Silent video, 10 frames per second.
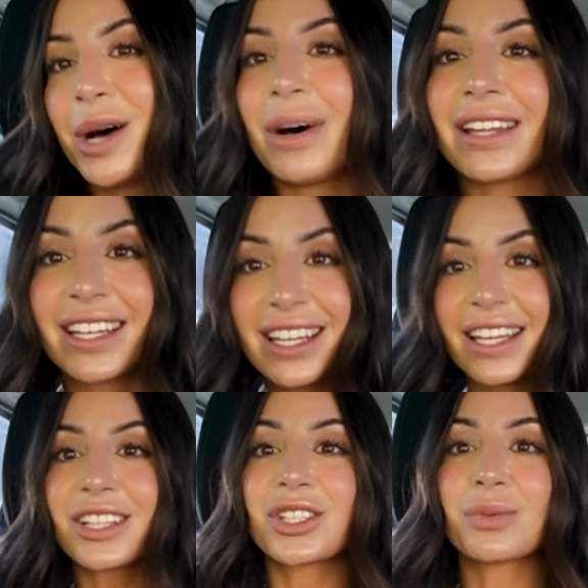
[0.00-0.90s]
But the
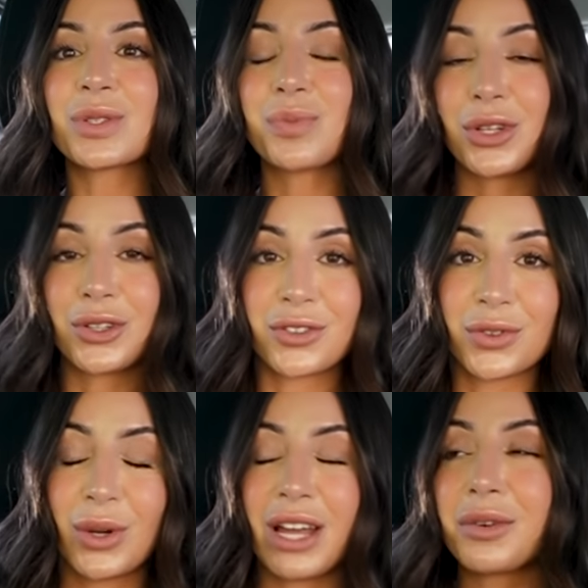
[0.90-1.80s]
collection was
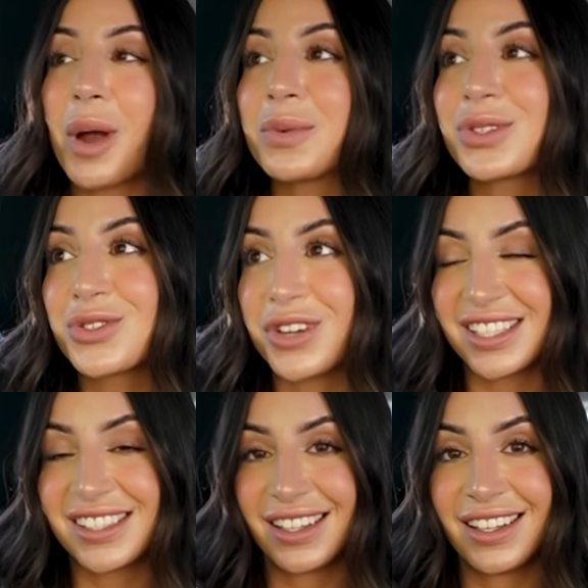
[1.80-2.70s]
beautiful. Everyone was
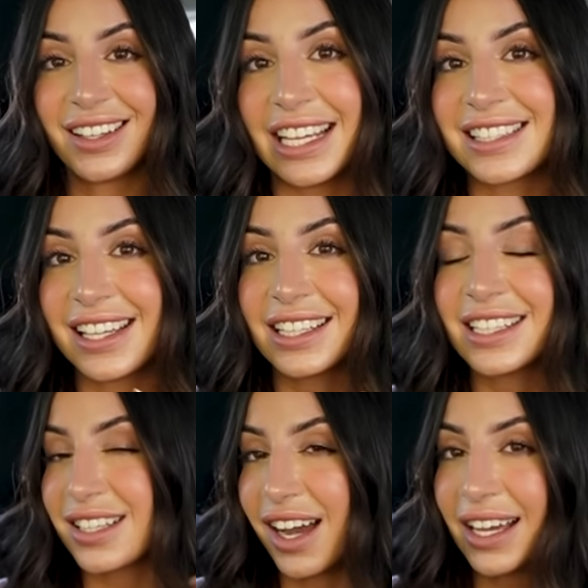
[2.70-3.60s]
dressed in it. It's an
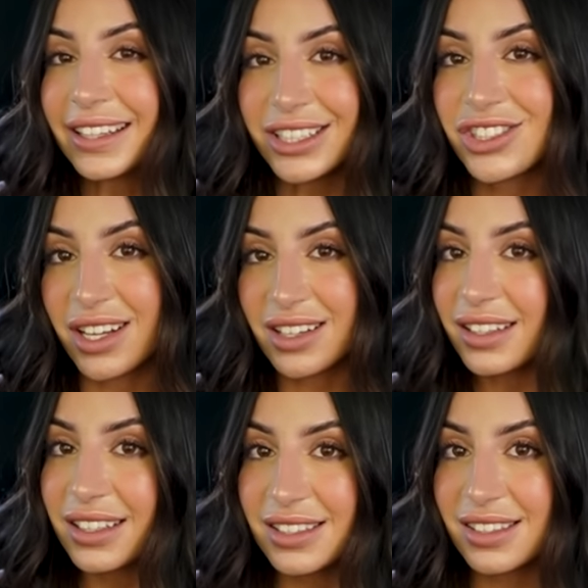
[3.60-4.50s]
entirely
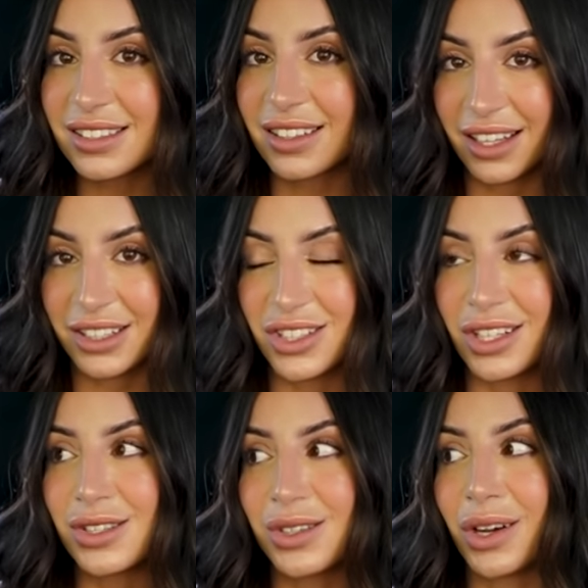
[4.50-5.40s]
genderless
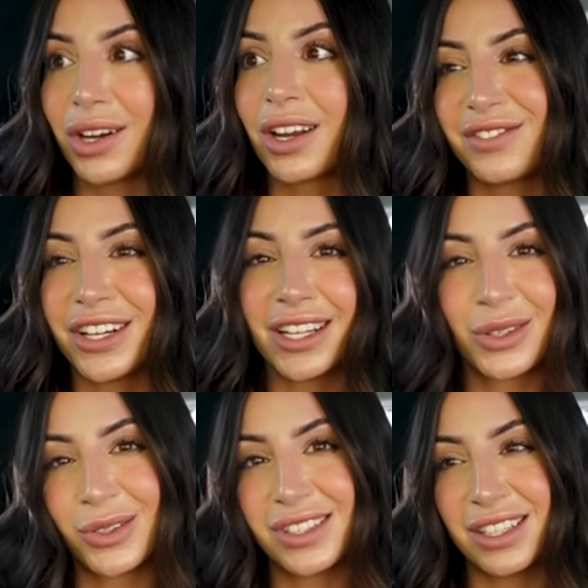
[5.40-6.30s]
collection, so very
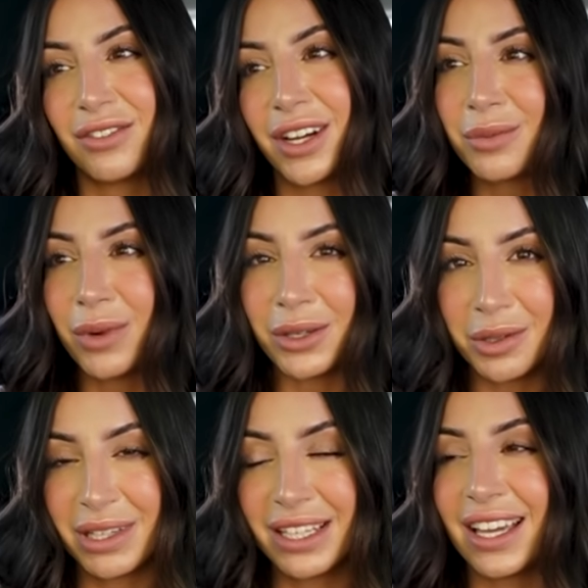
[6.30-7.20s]
inclusive, very
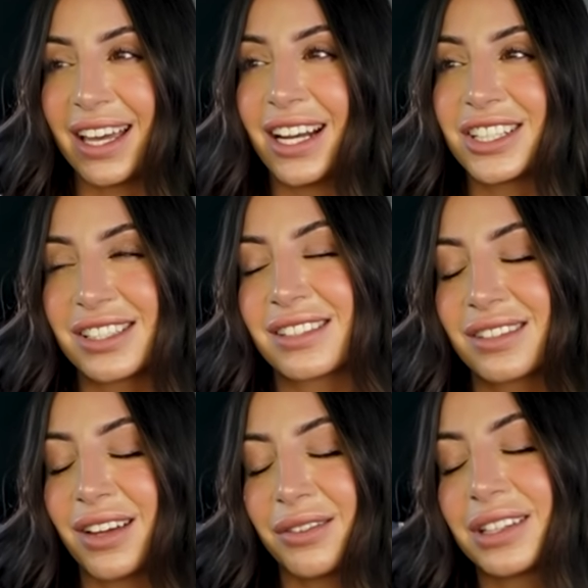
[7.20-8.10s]
welcoming, and
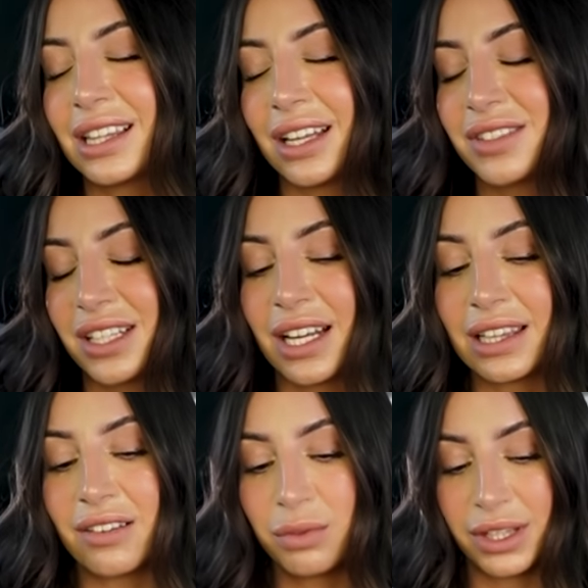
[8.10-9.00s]
I really loved it, and I
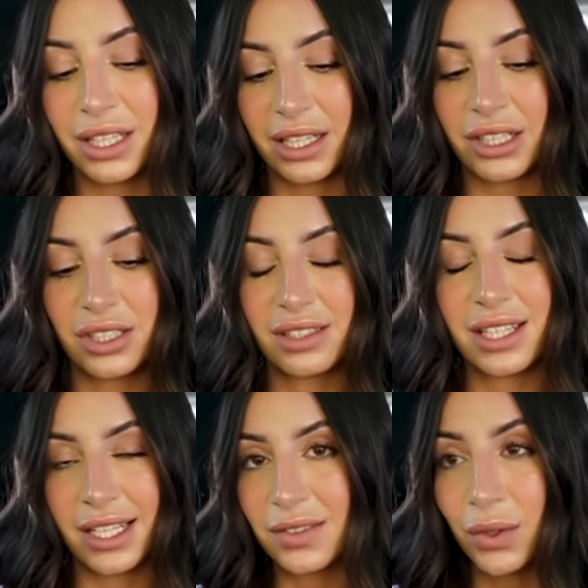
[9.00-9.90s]
love what the collection
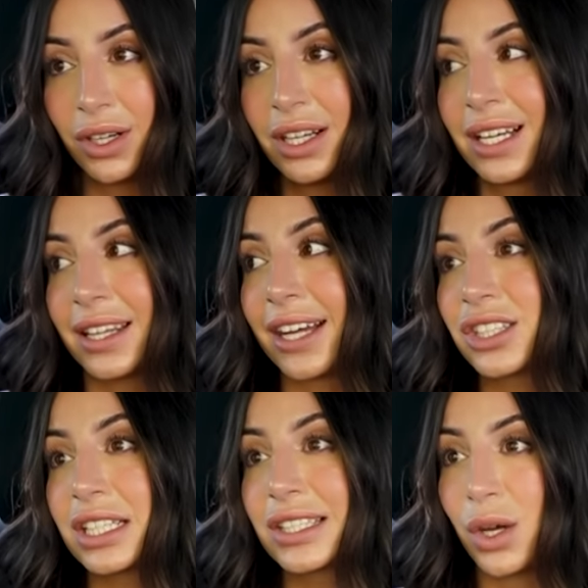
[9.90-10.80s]
stands for. They
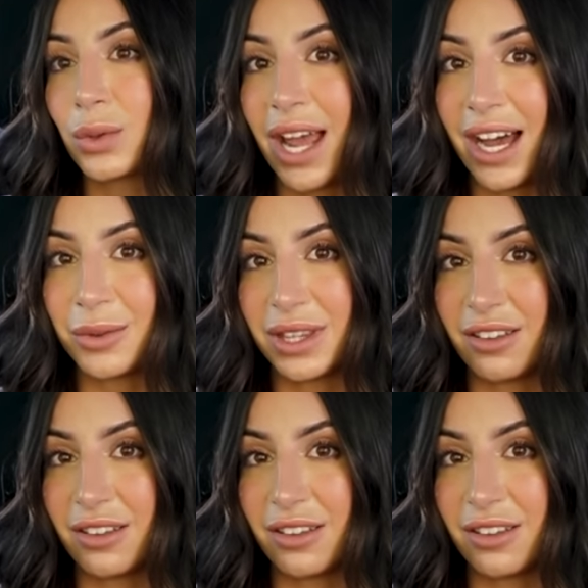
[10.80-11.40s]
actually sold out when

Task:
The data is to be returned exactly as it stands, pictures aside.

Result:
Silent video, 10 frames per second.
[0.00-0.90s]
But the
[0.90-1.80s]
collection was
[1.80-2.70s]
beautiful. Everyone was
[2.70-3.60s]
dressed in it. It's an
[3.60-4.50s]
entirely
[4.50-5.40s]
genderless
[5.40-6.30s]
collection, so very
[6.30-7.20s]
inclusive, very
[7.20-8.10s]
welcoming, and
[8.10-9.00s]
I really loved it, and I
[9.00-9.90s]
love what the collection
[9.90-10.80s]
stands for. They
[10.80-11.40s]
actually sold out when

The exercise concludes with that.